INSTRUCTIONS FOR THE TASK: Transcribe, with complete accuracy, all of the entries below except for the pictures.

(Entries taken from a collection)

· · · ·

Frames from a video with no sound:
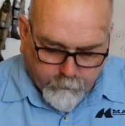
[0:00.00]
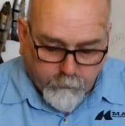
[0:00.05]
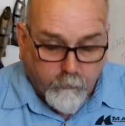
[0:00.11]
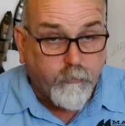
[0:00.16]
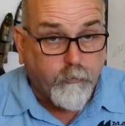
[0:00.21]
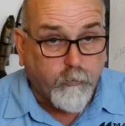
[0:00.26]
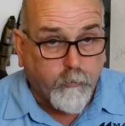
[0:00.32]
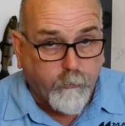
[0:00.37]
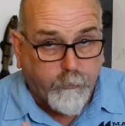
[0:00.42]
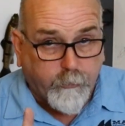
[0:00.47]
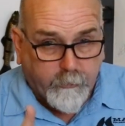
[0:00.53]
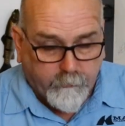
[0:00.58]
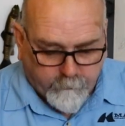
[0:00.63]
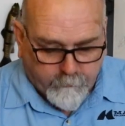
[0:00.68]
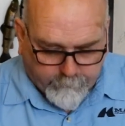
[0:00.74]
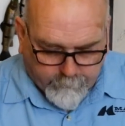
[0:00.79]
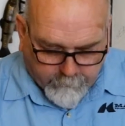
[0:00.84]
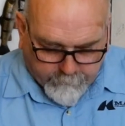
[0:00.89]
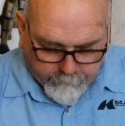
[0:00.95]
do two things.
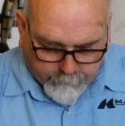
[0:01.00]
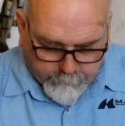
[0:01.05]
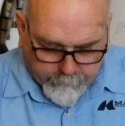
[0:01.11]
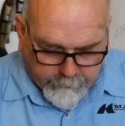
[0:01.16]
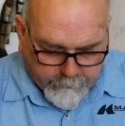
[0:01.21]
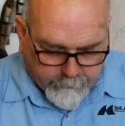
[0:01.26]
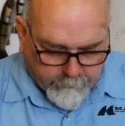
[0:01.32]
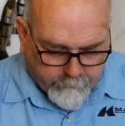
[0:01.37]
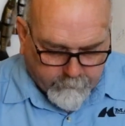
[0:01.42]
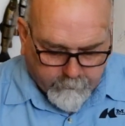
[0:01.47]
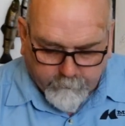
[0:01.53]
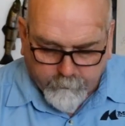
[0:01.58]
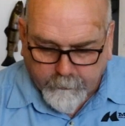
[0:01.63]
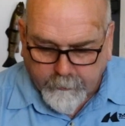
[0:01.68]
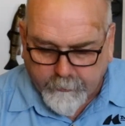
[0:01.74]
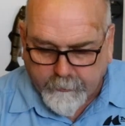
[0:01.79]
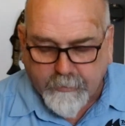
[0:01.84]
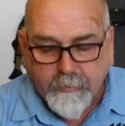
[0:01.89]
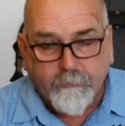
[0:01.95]
The first one we're going to do is we're
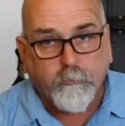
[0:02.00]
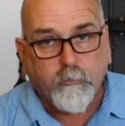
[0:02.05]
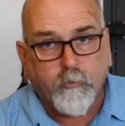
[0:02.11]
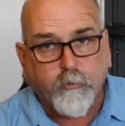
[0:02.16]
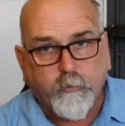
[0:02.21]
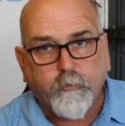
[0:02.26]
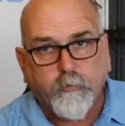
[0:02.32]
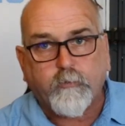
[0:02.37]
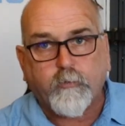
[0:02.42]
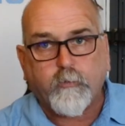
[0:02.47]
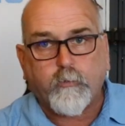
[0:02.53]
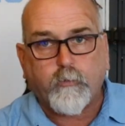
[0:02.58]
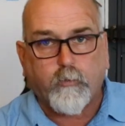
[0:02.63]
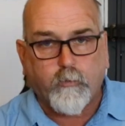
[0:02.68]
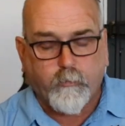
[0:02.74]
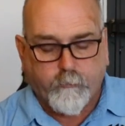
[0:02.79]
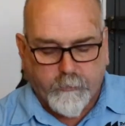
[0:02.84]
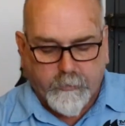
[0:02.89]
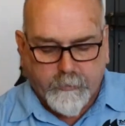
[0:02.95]
going to have a look at the
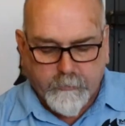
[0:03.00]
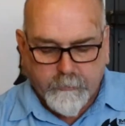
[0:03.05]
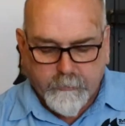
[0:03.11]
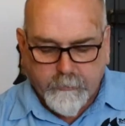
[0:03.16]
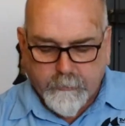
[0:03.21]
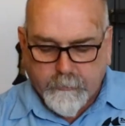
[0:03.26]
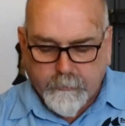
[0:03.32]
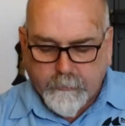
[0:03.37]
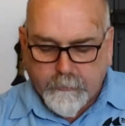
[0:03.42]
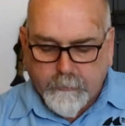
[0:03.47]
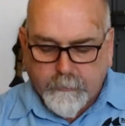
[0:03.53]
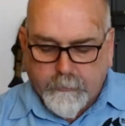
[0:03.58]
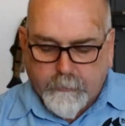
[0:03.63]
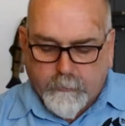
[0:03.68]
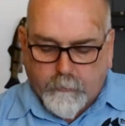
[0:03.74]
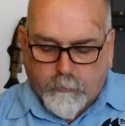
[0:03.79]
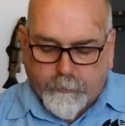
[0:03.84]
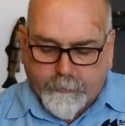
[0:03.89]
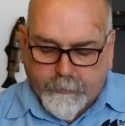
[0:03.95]
2-hook rig.
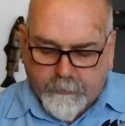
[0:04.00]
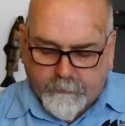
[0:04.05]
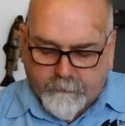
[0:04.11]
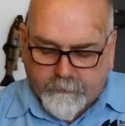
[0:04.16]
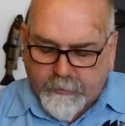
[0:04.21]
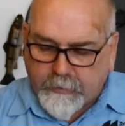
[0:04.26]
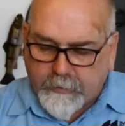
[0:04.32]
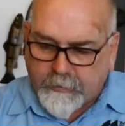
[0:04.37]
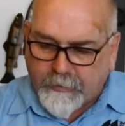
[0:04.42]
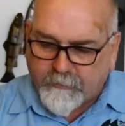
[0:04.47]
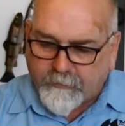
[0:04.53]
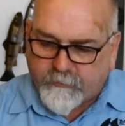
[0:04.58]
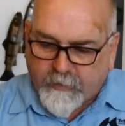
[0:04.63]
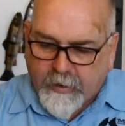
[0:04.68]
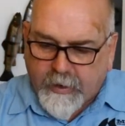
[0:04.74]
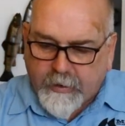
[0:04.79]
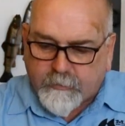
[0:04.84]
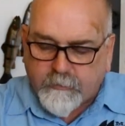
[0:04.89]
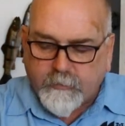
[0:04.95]
I'm going to take
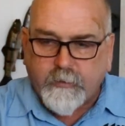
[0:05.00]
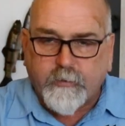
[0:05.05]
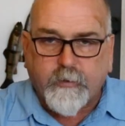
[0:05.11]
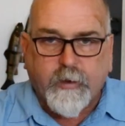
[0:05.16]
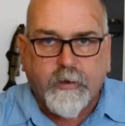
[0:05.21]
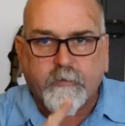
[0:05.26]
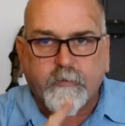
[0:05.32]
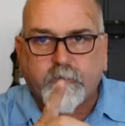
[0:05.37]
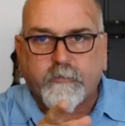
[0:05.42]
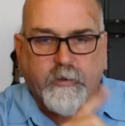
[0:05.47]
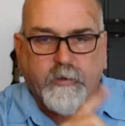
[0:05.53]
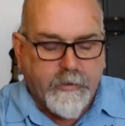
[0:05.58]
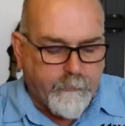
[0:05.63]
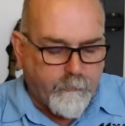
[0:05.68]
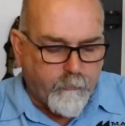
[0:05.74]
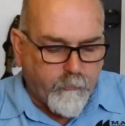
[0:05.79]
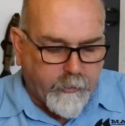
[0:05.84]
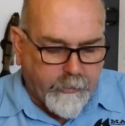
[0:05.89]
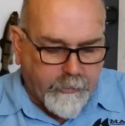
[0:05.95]
exactly that
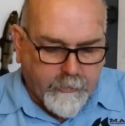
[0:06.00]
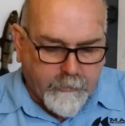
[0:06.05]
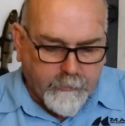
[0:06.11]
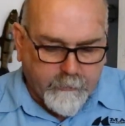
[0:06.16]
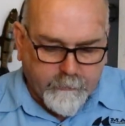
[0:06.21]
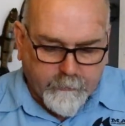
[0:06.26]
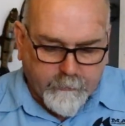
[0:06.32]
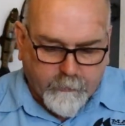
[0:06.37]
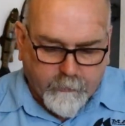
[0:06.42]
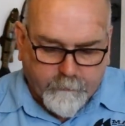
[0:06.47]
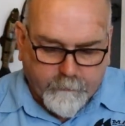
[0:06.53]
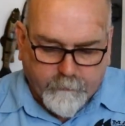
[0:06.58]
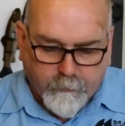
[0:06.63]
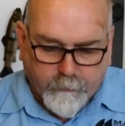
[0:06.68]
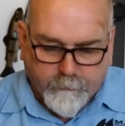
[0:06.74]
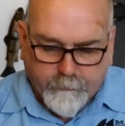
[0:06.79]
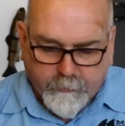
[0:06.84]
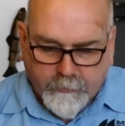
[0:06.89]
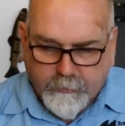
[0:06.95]
same rig that I've
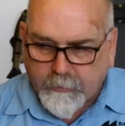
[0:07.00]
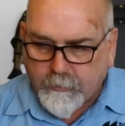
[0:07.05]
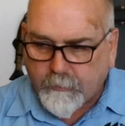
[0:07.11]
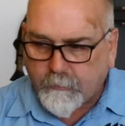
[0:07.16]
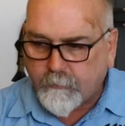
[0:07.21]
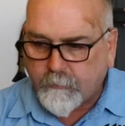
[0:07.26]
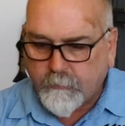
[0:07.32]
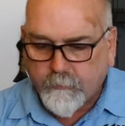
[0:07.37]
got there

· · · ·

TASK OUTPUT:
Frames from a video with no sound:
[0:00.00]
[0:00.05]
[0:00.11]
[0:00.16]
[0:00.21]
[0:00.26]
[0:00.32]
[0:00.37]
[0:00.42]
[0:00.47]
[0:00.53]
[0:00.58]
[0:00.63]
[0:00.68]
[0:00.74]
[0:00.79]
[0:00.84]
[0:00.89]
[0:00.95]
do two things.
[0:01.00]
[0:01.05]
[0:01.11]
[0:01.16]
[0:01.21]
[0:01.26]
[0:01.32]
[0:01.37]
[0:01.42]
[0:01.47]
[0:01.53]
[0:01.58]
[0:01.63]
[0:01.68]
[0:01.74]
[0:01.79]
[0:01.84]
[0:01.89]
[0:01.95]
The first one we're going to do is we're
[0:02.00]
[0:02.05]
[0:02.11]
[0:02.16]
[0:02.21]
[0:02.26]
[0:02.32]
[0:02.37]
[0:02.42]
[0:02.47]
[0:02.53]
[0:02.58]
[0:02.63]
[0:02.68]
[0:02.74]
[0:02.79]
[0:02.84]
[0:02.89]
[0:02.95]
going to have a look at the
[0:03.00]
[0:03.05]
[0:03.11]
[0:03.16]
[0:03.21]
[0:03.26]
[0:03.32]
[0:03.37]
[0:03.42]
[0:03.47]
[0:03.53]
[0:03.58]
[0:03.63]
[0:03.68]
[0:03.74]
[0:03.79]
[0:03.84]
[0:03.89]
[0:03.95]
2-hook rig.
[0:04.00]
[0:04.05]
[0:04.11]
[0:04.16]
[0:04.21]
[0:04.26]
[0:04.32]
[0:04.37]
[0:04.42]
[0:04.47]
[0:04.53]
[0:04.58]
[0:04.63]
[0:04.68]
[0:04.74]
[0:04.79]
[0:04.84]
[0:04.89]
[0:04.95]
I'm going to take
[0:05.00]
[0:05.05]
[0:05.11]
[0:05.16]
[0:05.21]
[0:05.26]
[0:05.32]
[0:05.37]
[0:05.42]
[0:05.47]
[0:05.53]
[0:05.58]
[0:05.63]
[0:05.68]
[0:05.74]
[0:05.79]
[0:05.84]
[0:05.89]
[0:05.95]
exactly that
[0:06.00]
[0:06.05]
[0:06.11]
[0:06.16]
[0:06.21]
[0:06.26]
[0:06.32]
[0:06.37]
[0:06.42]
[0:06.47]
[0:06.53]
[0:06.58]
[0:06.63]
[0:06.68]
[0:06.74]
[0:06.79]
[0:06.84]
[0:06.89]
[0:06.95]
same rig that I've
[0:07.00]
[0:07.05]
[0:07.11]
[0:07.16]
[0:07.21]
[0:07.26]
[0:07.32]
[0:07.37]
got there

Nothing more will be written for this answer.